Africa’s largest steel producer ArcelorMittal South Africa (AMSA) has announced that it will proceed with its original plan to shut down its longs business consisting of its Newcastle and Vereeniging works as well as its AMRAS rail and structural steel subsidiary, having had discussions with the government and stakeholders that were unable to yield any solutions.
As SteelOrbis reported previously, in early February this year, the company had postponed its closure plans for about a month due to ongoing discussions with the South African government on the future of its longs business as well as its stronger-than-expected order book.

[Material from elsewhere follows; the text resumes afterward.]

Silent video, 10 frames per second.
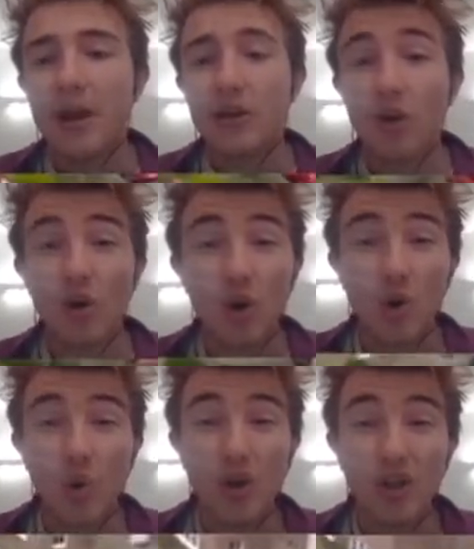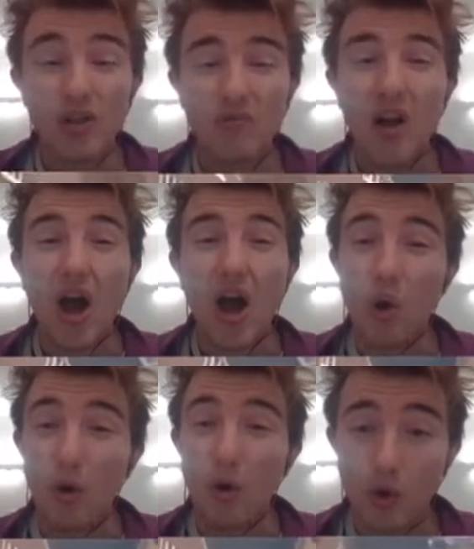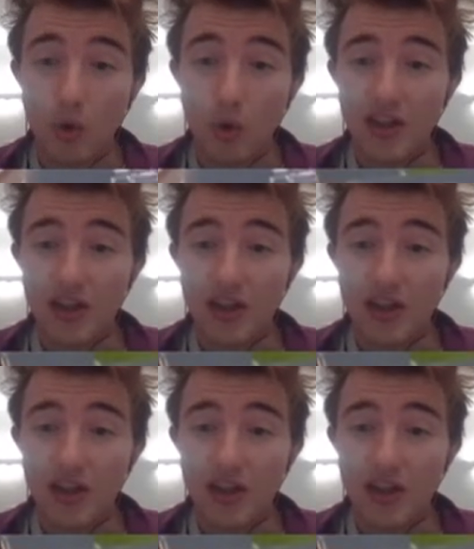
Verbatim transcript: It's a lot of corners in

According to AMSA, the government has not removed tax on scrap exports and the preferential pricing system remains in place. Moreover, South African rail, port and pipeline company Transnet has declined to negotiate increased logistics rates, further elevating logistics costs that are already above international standards. Meanwhile, the domestic electricity company Eskom has not responded to negotiating current high energy prices, which are expected to increase by 12.74 percent as of April 1, further impacting AMSA’s competitiveness. Also, the government has not imposed duties on imports as anticipated and the provisional safeguard duties on import hot rolled coils have been removed.
As a result, the shutdown of the blast furnaces will begin in the first week of March, with the last steel expected to be produced in late March or early April. The closure will be fully completed in the second quarter of this year, affecting approximately 3,500 direct and indirect jobs.